Hinge Health co-founders Gabriel Mecklenburg (left) and Daniel Perez (right).
Courtesy of Hinge Health
Hinge Health said in a filing on Tuesday that it plans to boost as much as $437 million in its upcoming initial public offering.
The digital physical therapy startup filed its initial prospectus in March, and it updated the document with an expected pricing range for its Class A standard stock of $28 to $32 per share. Hinge said it plans to sell about 13.7 million shares within the offering.
Based on the variety of Class A and Class B shares outstanding after the offering, the deal would value the corporate at $2.42 billion in the midst of the range, though that number might be higher on a completely diluted basis.
Hinge, founded in 2014, uses software to assist patients treat acute musculoskeletal injuries, chronic pain and perform post-surgery rehabilitation remotely. The corporate was co-founded by CEO Daniel Perez and Executive Chairman Gabriel Mecklenburg, who’ve each experienced personal struggles with physical rehabilitation.
Three weeks after Hinge filed its initial prospectus, President Donald Trump announced a sweeping tariff policy that plunged U.S. markets into turmoil.

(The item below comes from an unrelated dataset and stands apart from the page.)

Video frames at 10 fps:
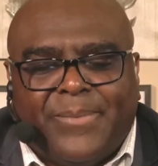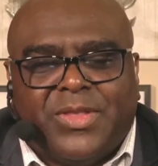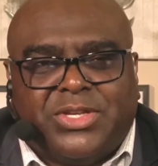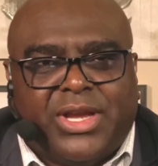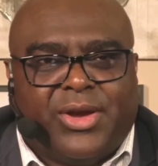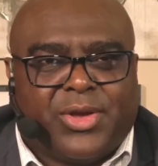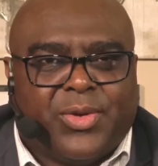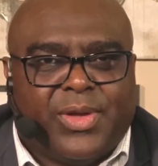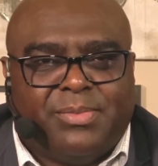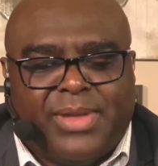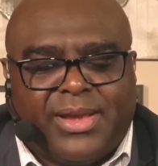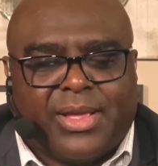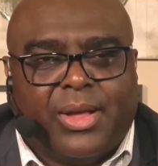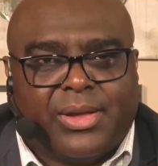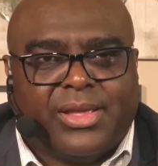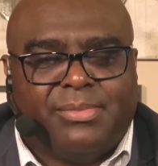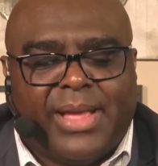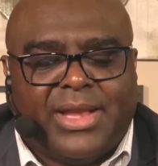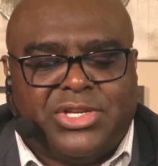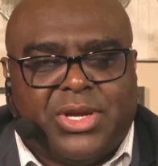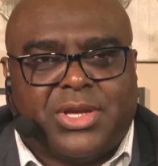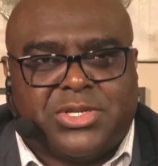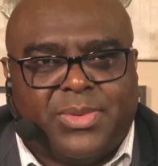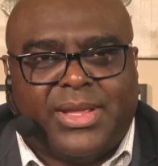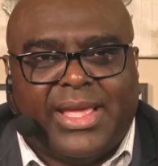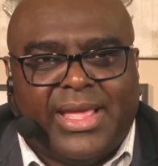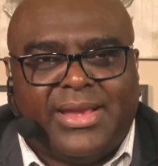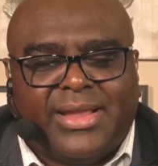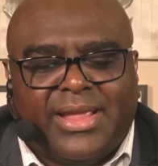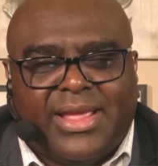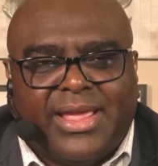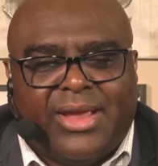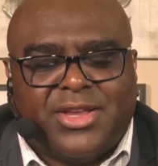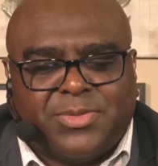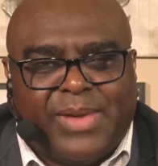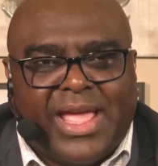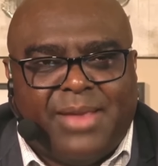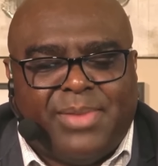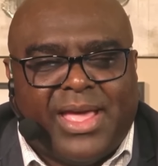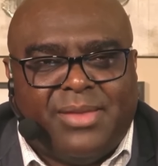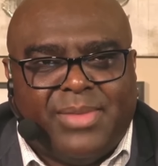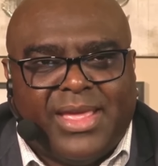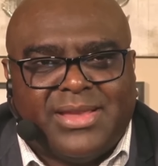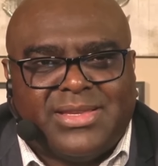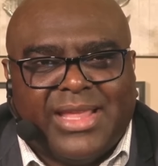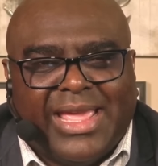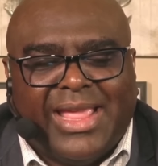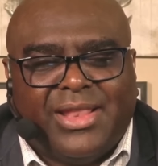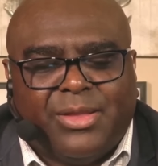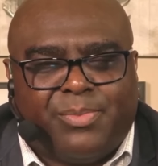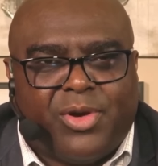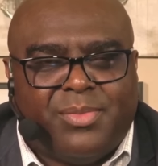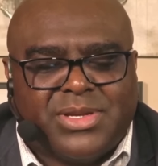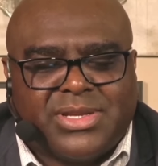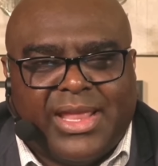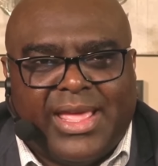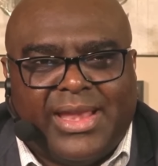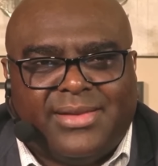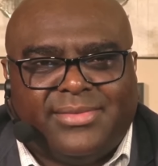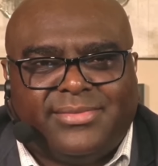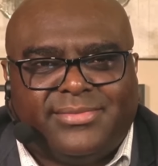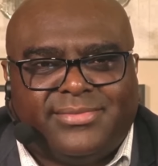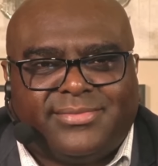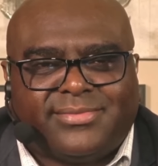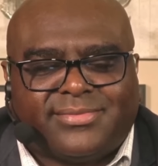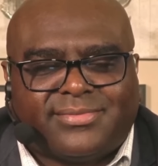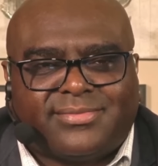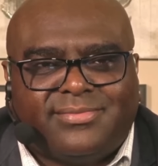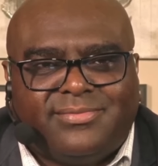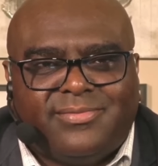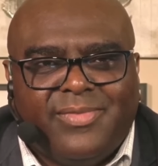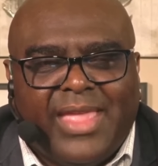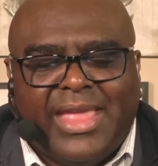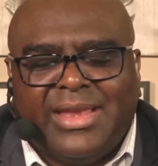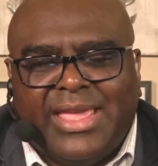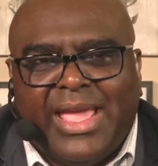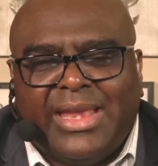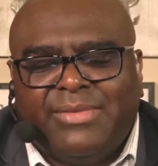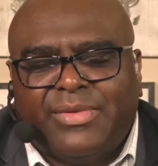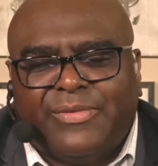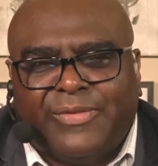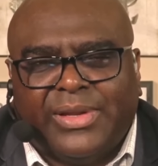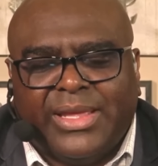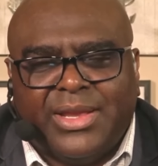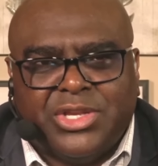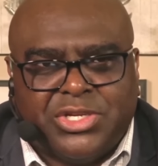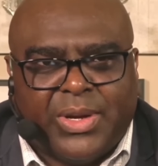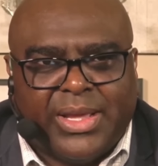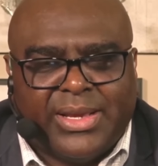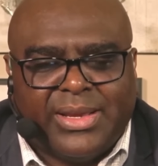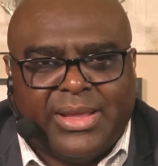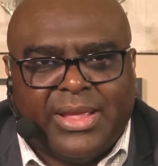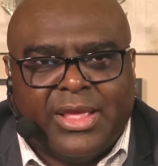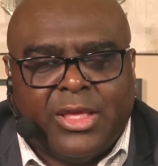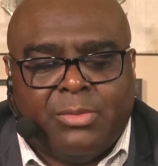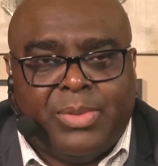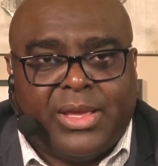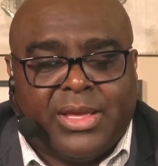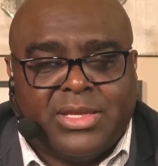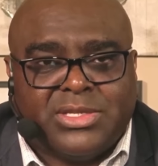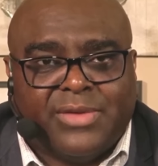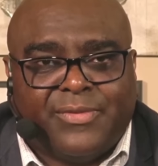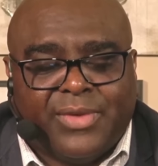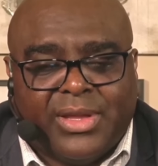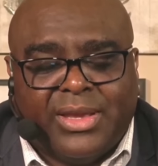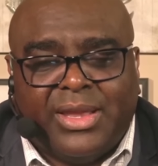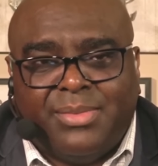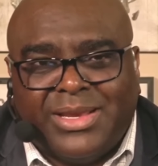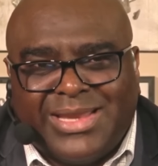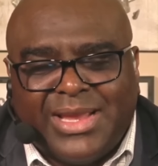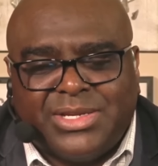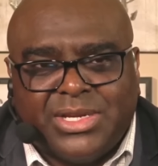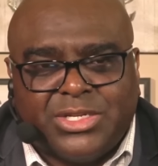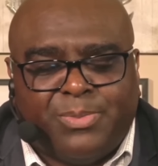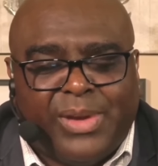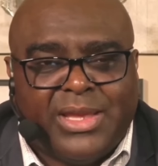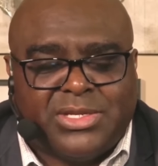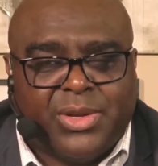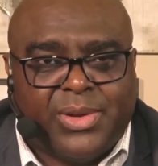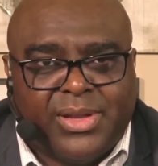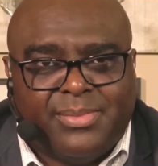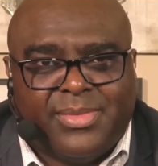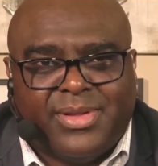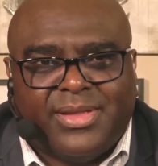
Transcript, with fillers: Jericho had been conquered by Joshua, and here's blind Bartimaeus in the promised land and can't even fully enjoy it because of limitations placed on him.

That volatility has caused several corporations, including online lender Klarna and ticket marketplace StubHub, to delay their long-awaited IPOs.
Hinge is forging ahead anyway, and a second digital health startup, virtual chronic care company Omada Health, filed to go public on Friday. Each IPOs will likely be closely watched by the digital health sector, which has been mostly devoid of public offerings since 2021.
During its first quarter, Hinge said that revenue climbed 50% to $123.8 million, up from $82.7 million throughout the same period last yr. Hinge reported $117.3 million in revenue during its fourth quarter, up 44% from the identical period in 2023.
The corporate plans to trade on the Latest York Stock Exchange under the ticker symbol “HNGE.”
Hinge has raised greater than $1 billion from investors including Tiger Global Management and Coatue Management, and it boasted a $6.2 billion valuation as of October 2021, the last time the corporate raised outside funding. The largest institutional shareholders are enterprise firms Insight Partners and Atomico, which own 19% and 15% of the stock, respectively, based on its prospectus.